Section titled “Problem: “Router memory usage high from neighbor entries””

Cause: Large broadcast domain with many devices (pre-6.45 had no limit).

Solution: Upgrade to RouterOS 6.45+, which limits entries to (RAM in MB) × 16 per interface. Or restrict discovery to fewer interfaces.

Wrong: Default configuration on internet-facing router

discover-interface-list: all

Right: Exclude WAN interfaces

/interface list add name=no-discovery
/interface list member add interface=ether1-wan list=no-discovery
/ip neighbor discovery-settings set discover-interface-list=!no-discovery

Wrong: Trying to add static neighbor entries

/ip neighbor add address=192.168.1.1 # This command doesn't exist

Right: The neighbor list is automatically populated - it’s read-only. You cannot manually add entries.

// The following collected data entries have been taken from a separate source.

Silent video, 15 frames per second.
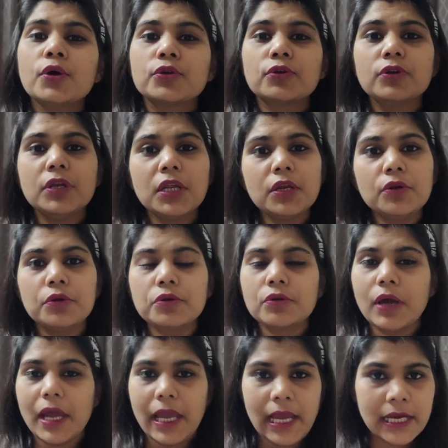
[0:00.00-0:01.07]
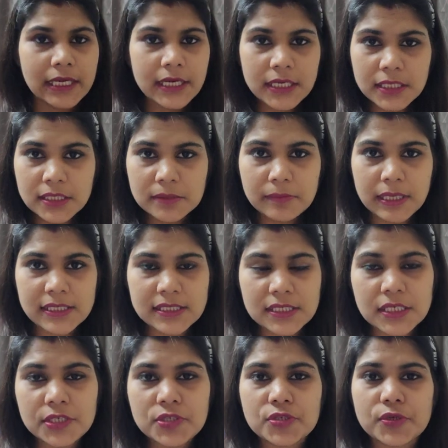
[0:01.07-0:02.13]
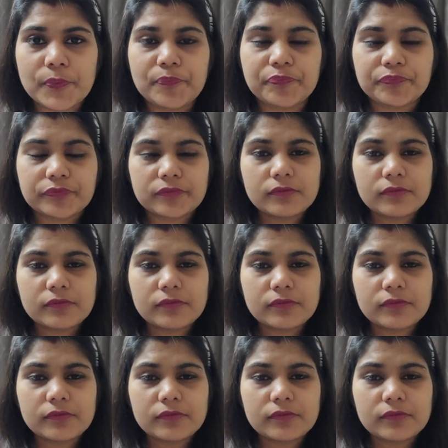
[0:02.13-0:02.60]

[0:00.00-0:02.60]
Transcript: You need not to edit the message,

Wrong: Expecting /ip neighbor to show IPv6 ND table

/ip neighbor print # Shows discovery protocols, not ARP/ND

Right: IPv6 Neighbor Discovery (ICMPv6 NDP) is separate:

/ipv6 neighbor print # Shows IPv6 neighbor cache (like ARP for IPv6)

Wrong:

/ip neighbor discovery-settings set mode=tx-only
/ip neighbor print # Empty - not receiving discovery packets

Right: Use tx-and-rx or rx-only to see neighbors:

/ip neighbor discovery-settings set mode=tx-and-rx
/interface list add name=external
/interface list member add interface=ether1-wan list=external
/interface list member add interface=pppoe-out1 list=external
/interface list member add interface=wlan-guest list=external
/ip neighbor discovery-settings set discover-interface-list=!external

For networks where you want visibility but don’t want to advertise:

/ip neighbor discovery-settings set mode=rx-only

If you can’t use interface lists, block at the firewall:

# Block LLDP multicast
/interface bridge filter add chain=input dst-mac-address=01:80:C2:00:00:0E/FF:FF:FF:FF:FF:FF action=drop
# Block MNDP
/ip firewall filter add chain=input protocol=udp dst-port=5678 action=drop

Discovery broadcasts reveal:

  • System identity name
  • RouterOS version
  • Hardware model (board)
  • All IP addresses on the interface
  • System uptime
  • MAC addresses

Attackers can use this to identify vulnerable versions or plan targeted attacks.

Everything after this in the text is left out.